FIG. 1 is a flow chart of a method of pancreatic bile duct segmentation based on a token pyramid; the method comprises the following steps:
firstly, collecting data of a labeled pancreatic bile duct, labeling the data, and obtaining a pancreatic bile duct data set by utilizing random rotation, random inversion and random contrast enhancement;
constructing a pancreatic duct segmentation model of a token pyramid-based transducer gating network, wherein the model comprises a token pyramid transducer module, a pancreatic duct gating integration module and a pancreatic duct global integration segmentation module;
and thirdly, realizing automatic segmentation of the pancreatic bile duct by using the pancreatic bile duct segmentation model of the token pyramid-based transducer gating network constructed in the steps one to two.
In a preferred embodiment, in the first step, the data set includes a pancreatic bile duct and a label data set thereof, and the three-dimensional labels of the pancreatic bile duct are manually marked, and the pancreatic bile duct data are read, normalized and amplified, and the data amplification includes random rotation, random inversion and random contrast enhancement.
In a preferred embodiment, in the second step, the token pyramid transducer module includes extraction and concatenation of feature layers of different scales, and the transducer structure is used to capture context-related scale-aware information; the pancreatic bile duct gating integration module comprises dynamic fusion of local tokens and global semantic information through a gating structure; the pancreatic bile duct global integration segmentation module comprises effective fusion of segmentation results of decoding blocks with different scales.
In a preferred embodiment, the specific construction process of the segmentation model is as follows:
step 1: the data volume of the model is enhanced by preprocessing the pancreatic bile duct data set through random rotation, random inversion, random contrast enhancement and the like, so that the overfitting capacity of the model is reduced, the generalization of the model is enhanced, and then the model is sent into a segmentation network.
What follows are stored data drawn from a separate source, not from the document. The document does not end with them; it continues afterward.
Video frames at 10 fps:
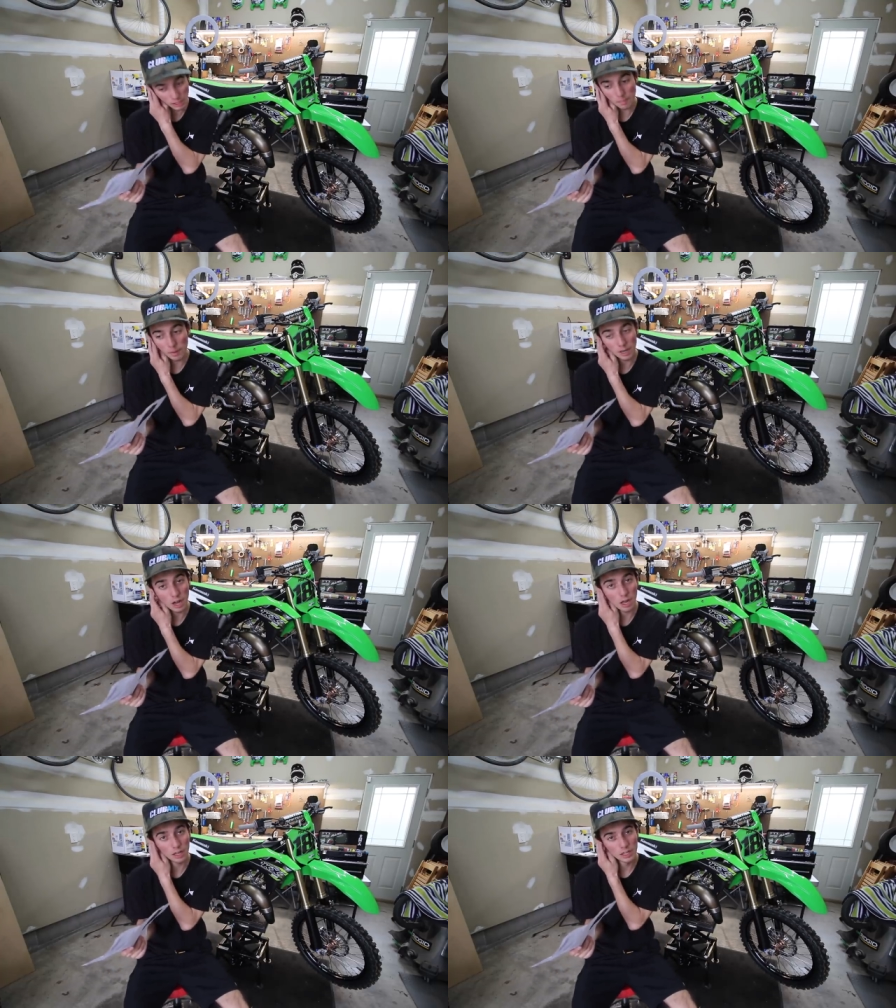but
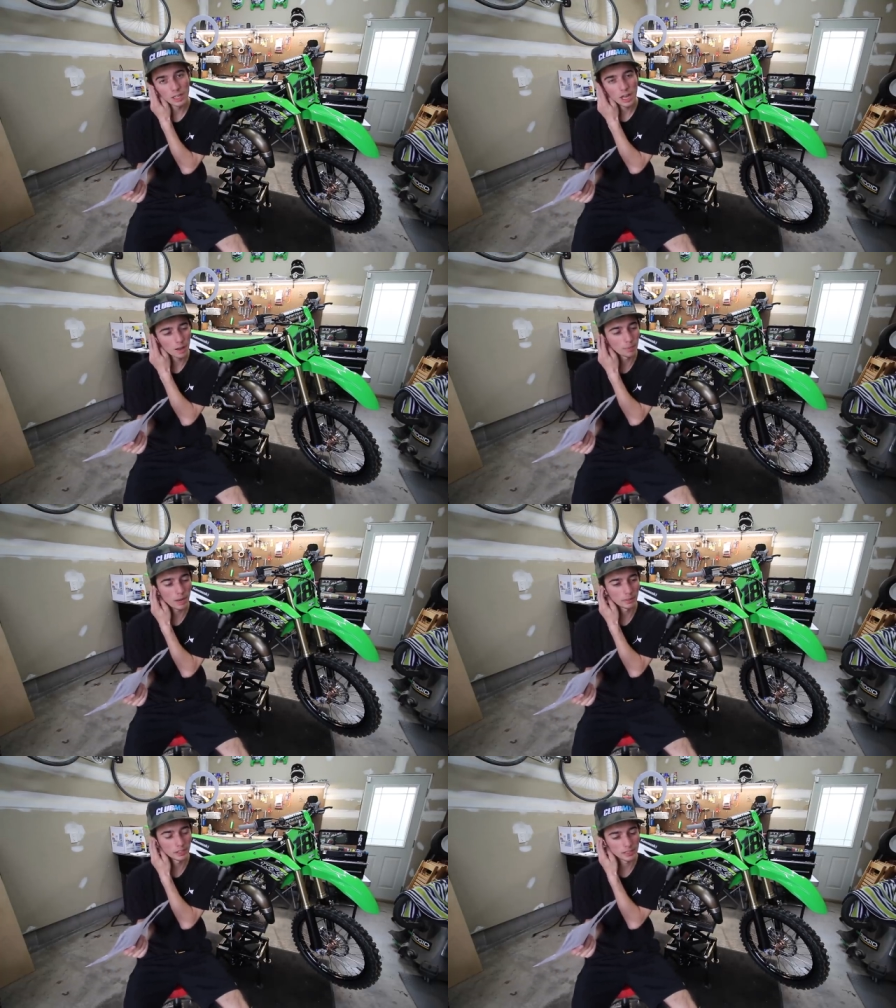I'll
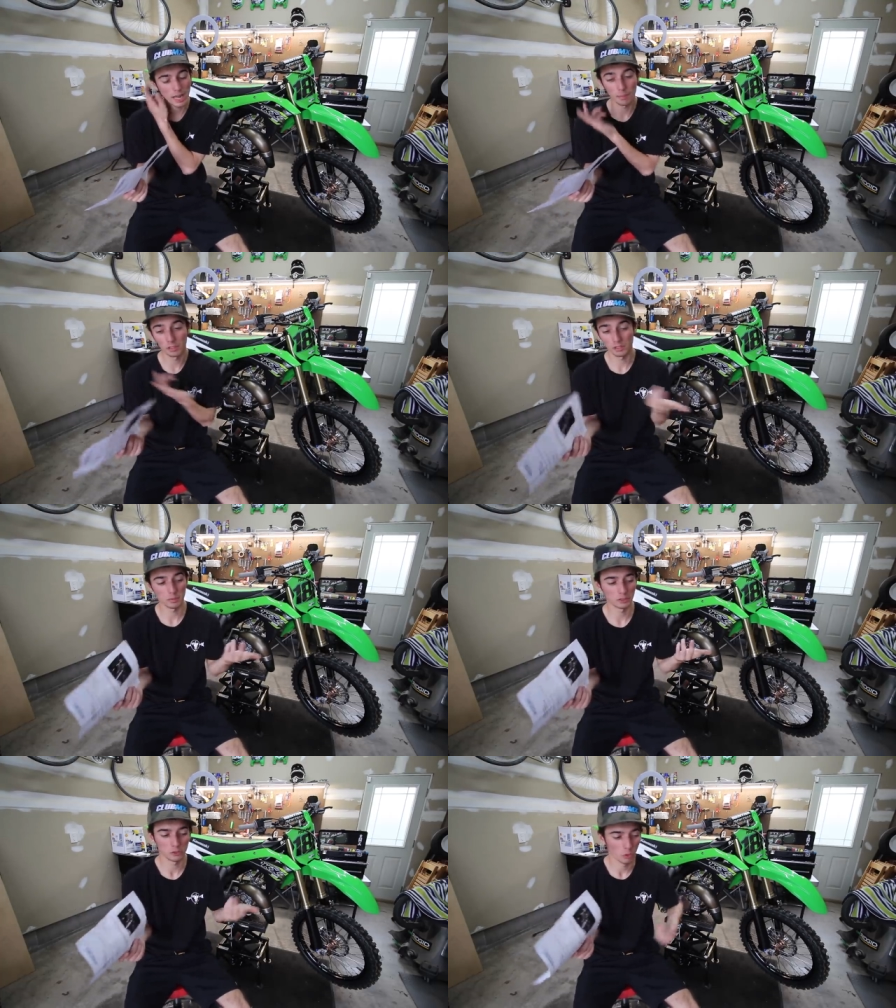probably just not put as
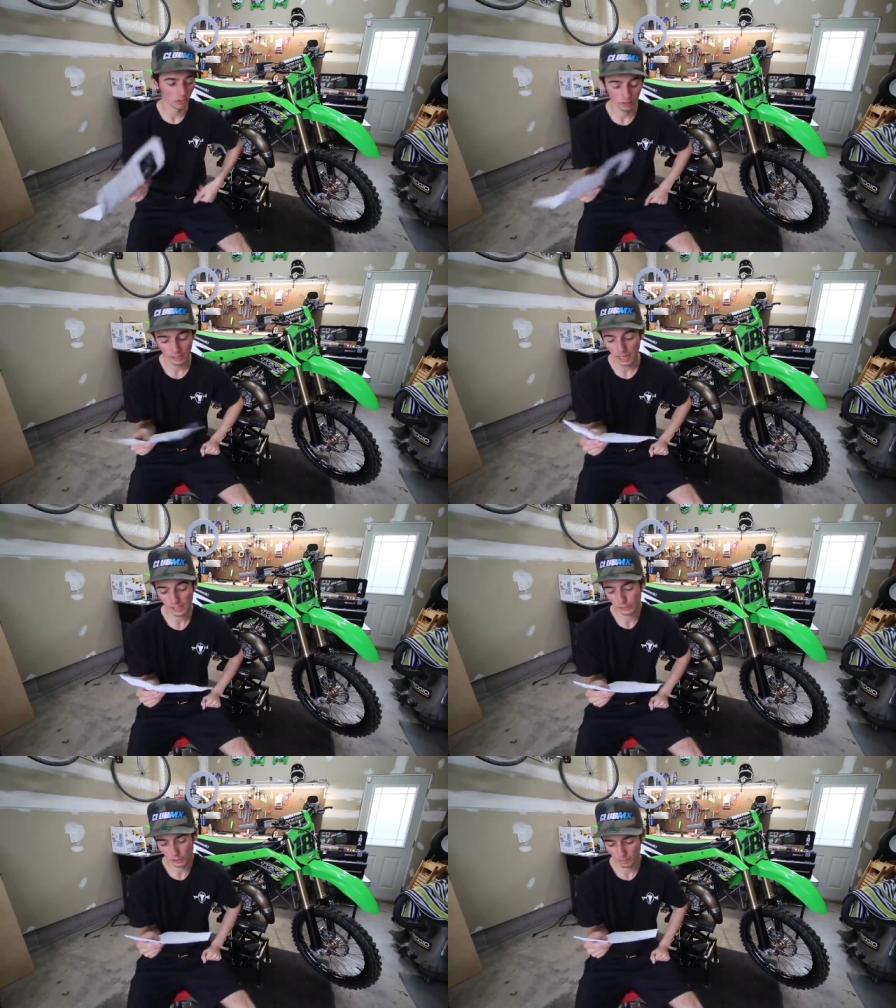much oil in the
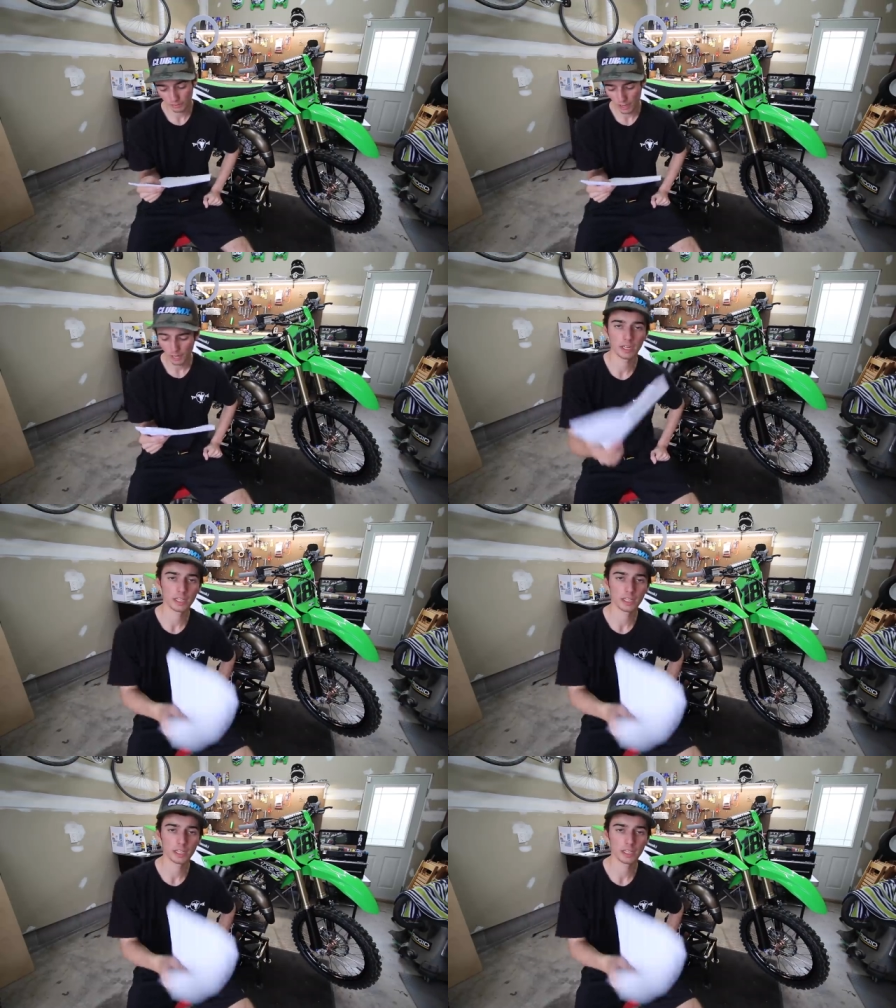gas and she'll be fine.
Step 2: the token pyramid module contains 4 coded blocks, where each module contains 2 three-dimensional convolution and one max pooling operation. The convolutions of the 4 modules are spliced together to form a token pyramid, so that rich scale perception semantic information is obtained. Specifically, the input image is pancreatic bile duct X as input, our token Jin Dada first passes the image through 4 encoded blocks, where each encoded block contains 2 three-dimensional convolution and one max pooling operation, and generates a series of scale tokens { T ] 1 ,T 2 ,...,T N Where N is the total number of coded blocks. Then we will run a series of scale tokens { T ] 1 ,T 2 ,…,T N Average pooling (pool) to the same target size, e.gCoding block bisection for each scaleThe contribution values of the cuts are different, for this purpose we use a learning filter dynamics L i The multi-scale features are modulated, and the final feature pyramid Z is obtained through cascading multi-scale dynamic feature aggregation, and the calculation formula is as follows:
step 3: feature pyramids are fed into several stacked transfomer blocks to extract a global scale-aware semantic extractor, in the present invention the number of transfomers is 2. The transducer consists of a multi-head attention module, a feed forward network and a recursive connection.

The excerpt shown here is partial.